Description
tl,dr: We plan to start monthly releases from the remote-apis repository. The releases will follow SemVer semantics for the Execution API.
We've generally been pretty lax about creating proper releases from this repository. This isn't ideal for a number of reasons, but the most pressing one right now is that it doesn't work well with bzlmod--registering remote-apis in BCR requires an actual version number.
Proper versioning is complicated by the fact that there are actually multiple "versions" in play here: the repository contains three different APIs (execution, asset, and logstream), and the release version is technically orthogonal to the underlying API versions. So, a pedantic solution would require documenting the precise version number in the proto files for each API, then creating releases with a standalone numbering scheme--so github release v1.0.0 might contain execution v2.12.0, asset v1.1.0, and logstream v1.2.0. Yuck.
All that said, the current "lazy" scheme has honestly been working reasonably well, and I don't see a really sound reason to take on the extra work of full release engineering at this time. Ed proposed simply moving to a monthly release cadence, which seems like a good way to start getting more regular releases without taking on a bunch of extra work. I propose this plan:
- We will cut a release around the time of each monthly meeting. We can use the first part of the meeting to discuss the release.
- Just as now, we will have one Github release that includes all three APIs, in both proto and generated-code form.
- If there are no changes in a given month, there will be no release.
- We will continue to use SemVer semantics for releases. Specifically, backwards-compatible new functionality will trigger a minor release bump. Smaller changes and bugfixes (e.g., in the generated code bindings) will trigger a point release.
- For our purposes, clarifications to comments in the APIs are considered a "small change" and will trigger a point release.
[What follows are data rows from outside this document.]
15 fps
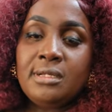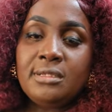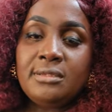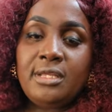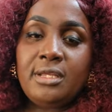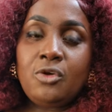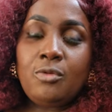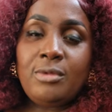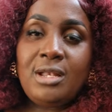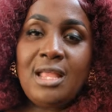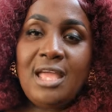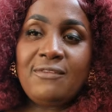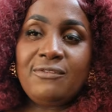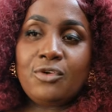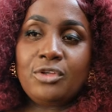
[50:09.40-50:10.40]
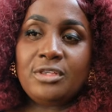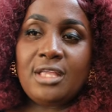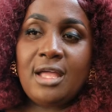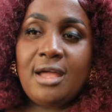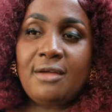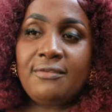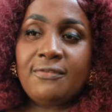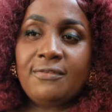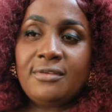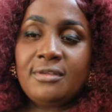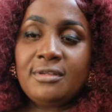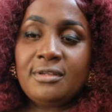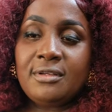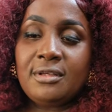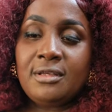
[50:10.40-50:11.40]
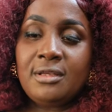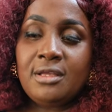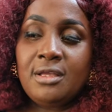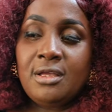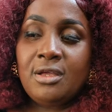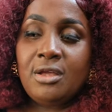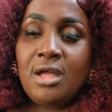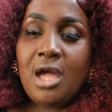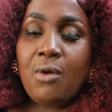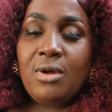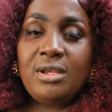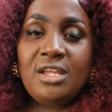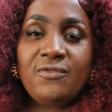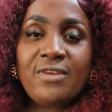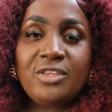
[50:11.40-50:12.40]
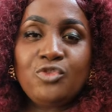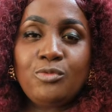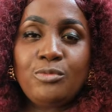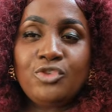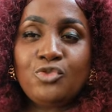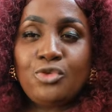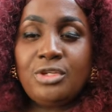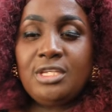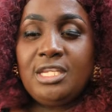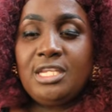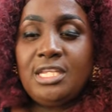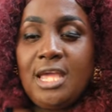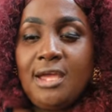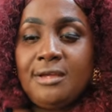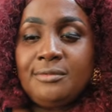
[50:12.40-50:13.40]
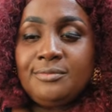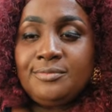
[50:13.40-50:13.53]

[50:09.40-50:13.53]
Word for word: You know my life cut off. I wonder if I show my show Nina.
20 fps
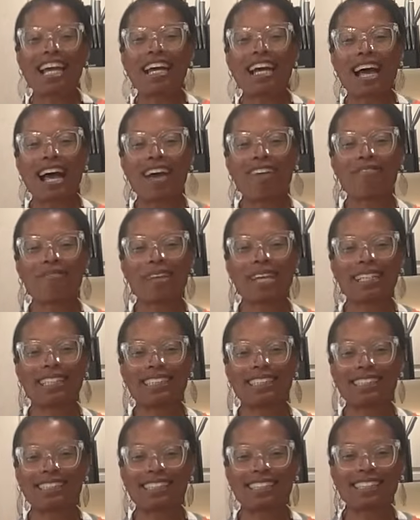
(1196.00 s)
I've made
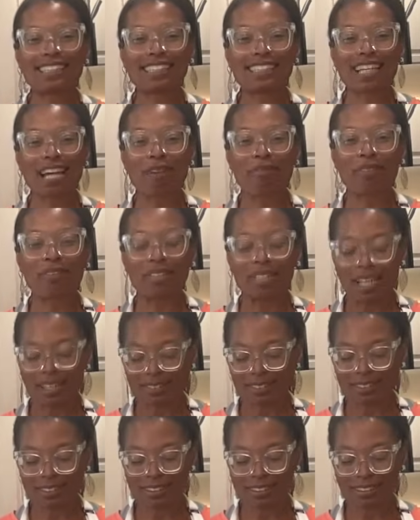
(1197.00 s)
this dish a couple of
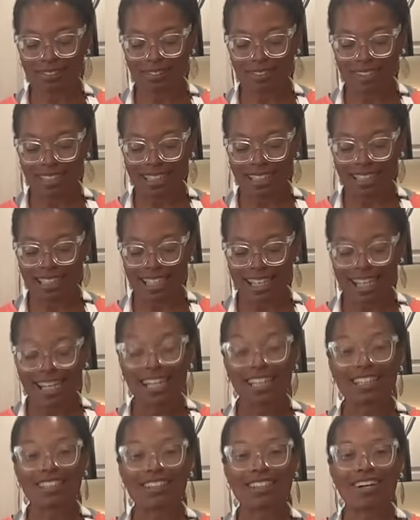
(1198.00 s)
times this week.
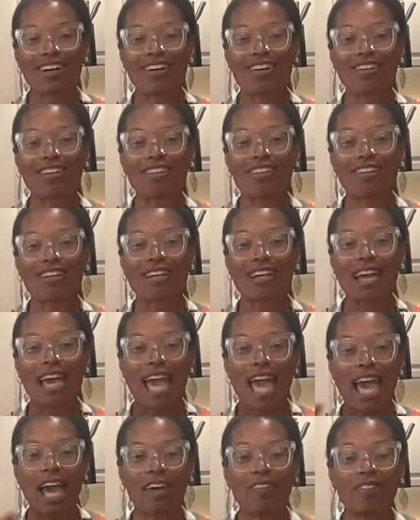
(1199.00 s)
So
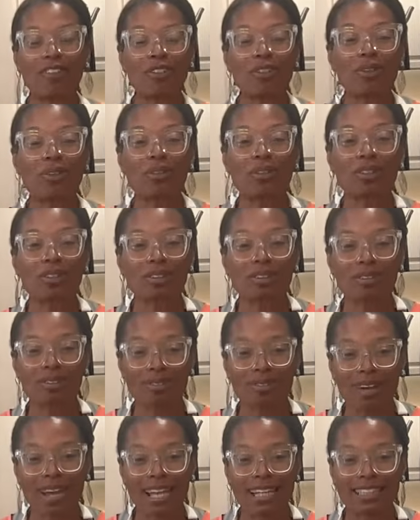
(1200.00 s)
after you cook the
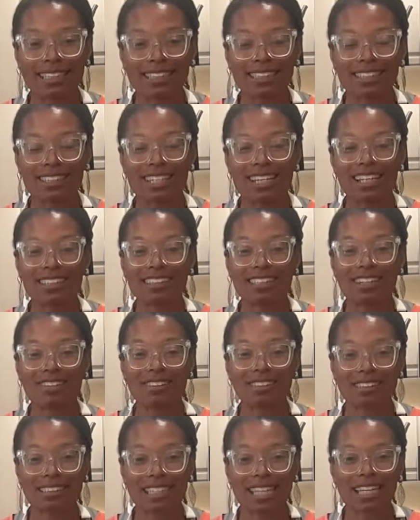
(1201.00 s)
rice, as I
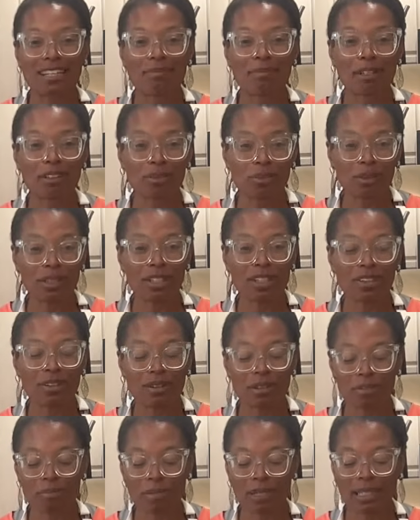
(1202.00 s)
was saying, about 20,
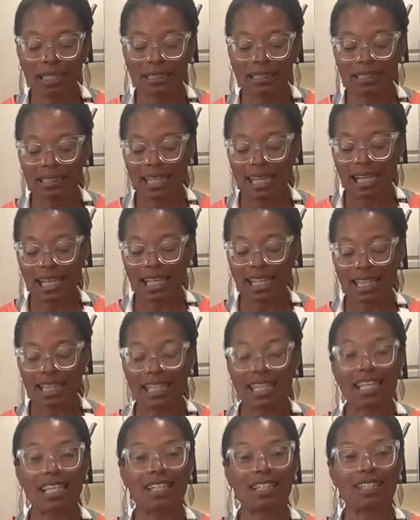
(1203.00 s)
30 minutes,
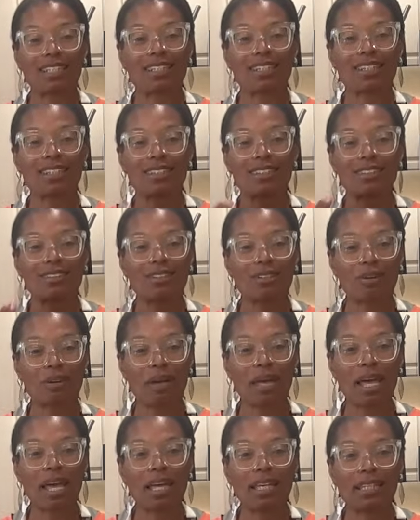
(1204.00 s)
then you go
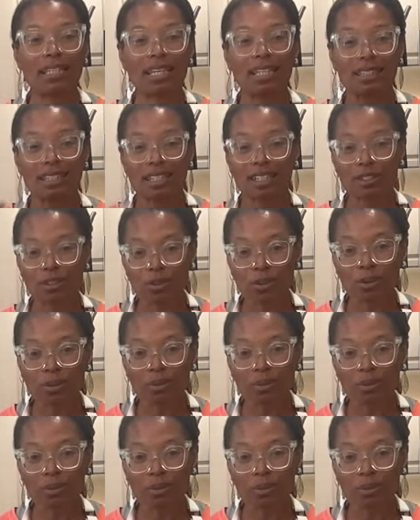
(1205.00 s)
ahead and let it cool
This is a little strange--such changes technically don't change the API at all--but I think it's useful to include them in an actual release artifact.
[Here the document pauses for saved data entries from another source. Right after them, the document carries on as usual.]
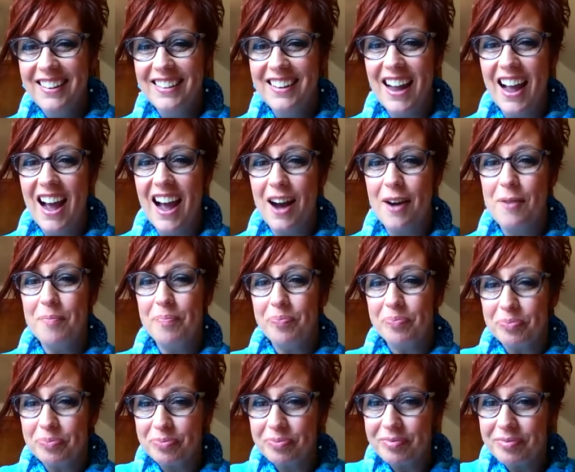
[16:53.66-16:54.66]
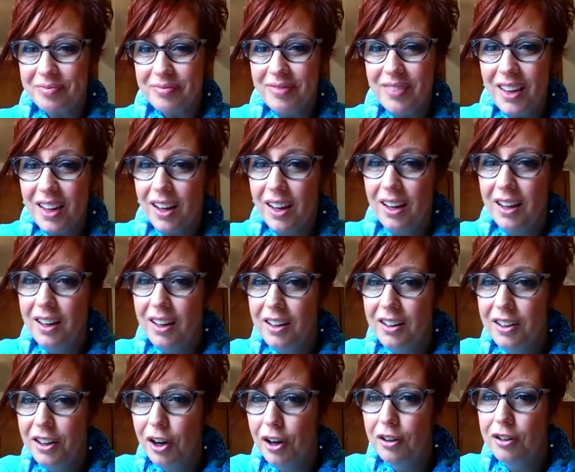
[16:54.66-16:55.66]
yeah.
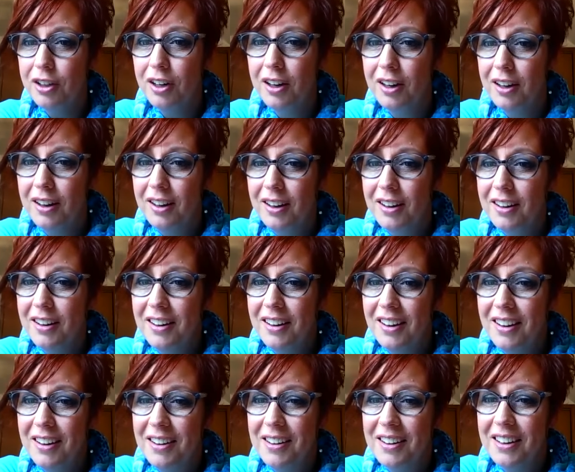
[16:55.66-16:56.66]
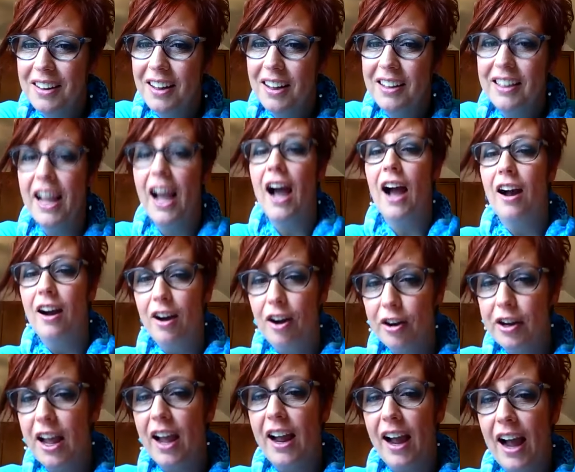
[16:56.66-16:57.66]
Nicole. Yeah.
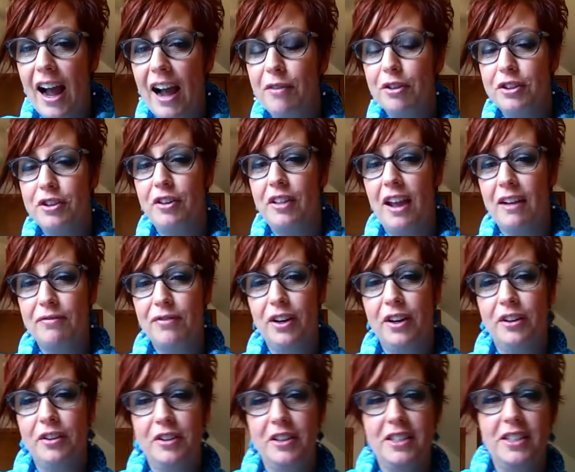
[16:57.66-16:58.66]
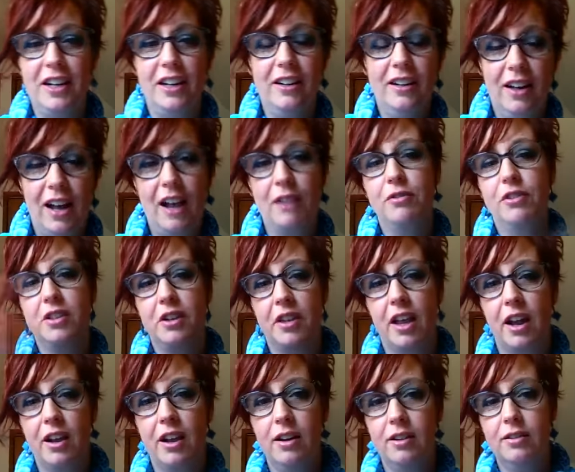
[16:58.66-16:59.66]
Okay. I will do that for you, Christy. I will do
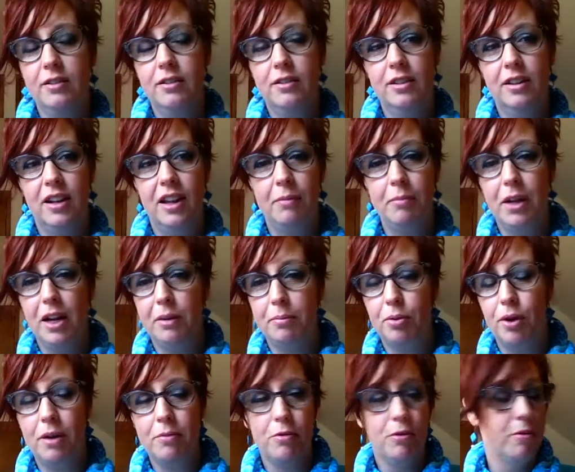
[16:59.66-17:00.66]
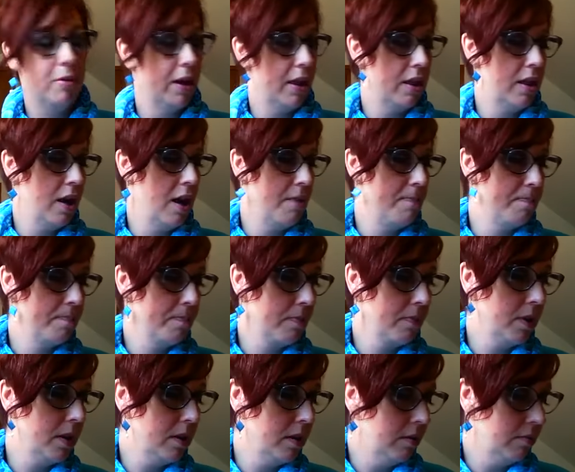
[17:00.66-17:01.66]
that. Get me an appointment with um
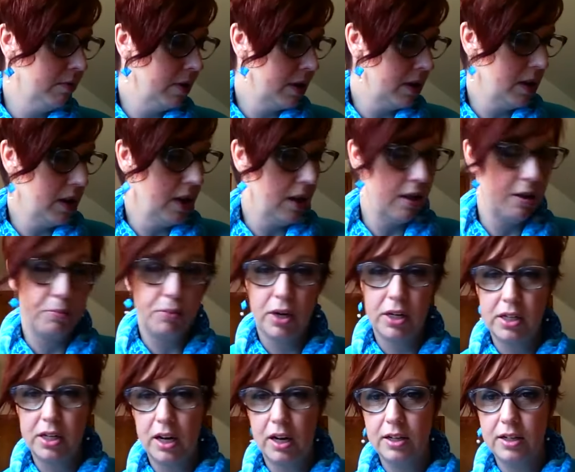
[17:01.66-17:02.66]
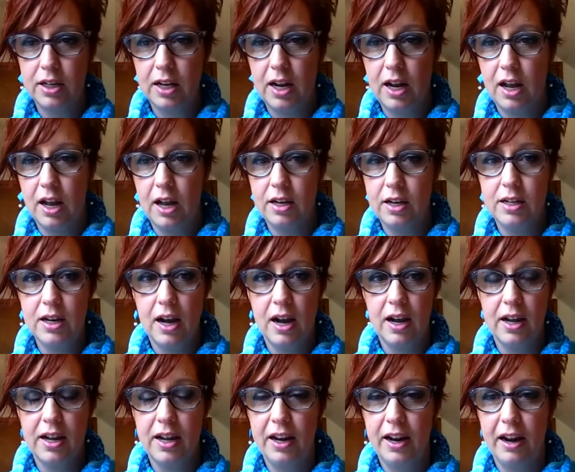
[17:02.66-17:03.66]
with uh, the president, and uh,
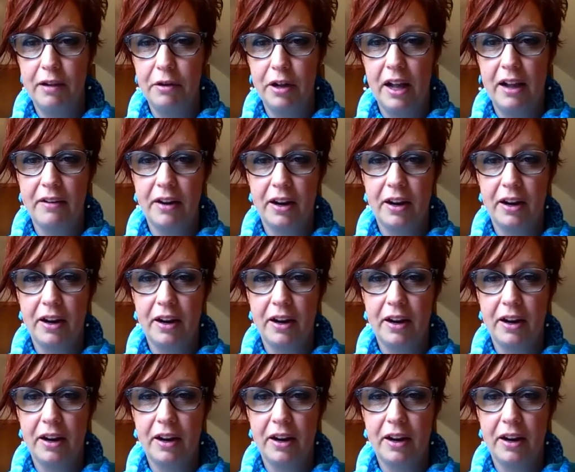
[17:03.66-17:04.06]
he and I will have a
- Github release numbers will follow the versioning of the execution API. However, we also need to find a way to incorporate changes to the asset and logstream APIs if there are changes to those APIs but not the execution API. Such a release will trigger a point release bump for the Github release, and this will create an implied point release bump for the execution API. That's a little annoying--we'll be creating unnecessary point release versions for the execution API--but seems like the easiest way to handle this.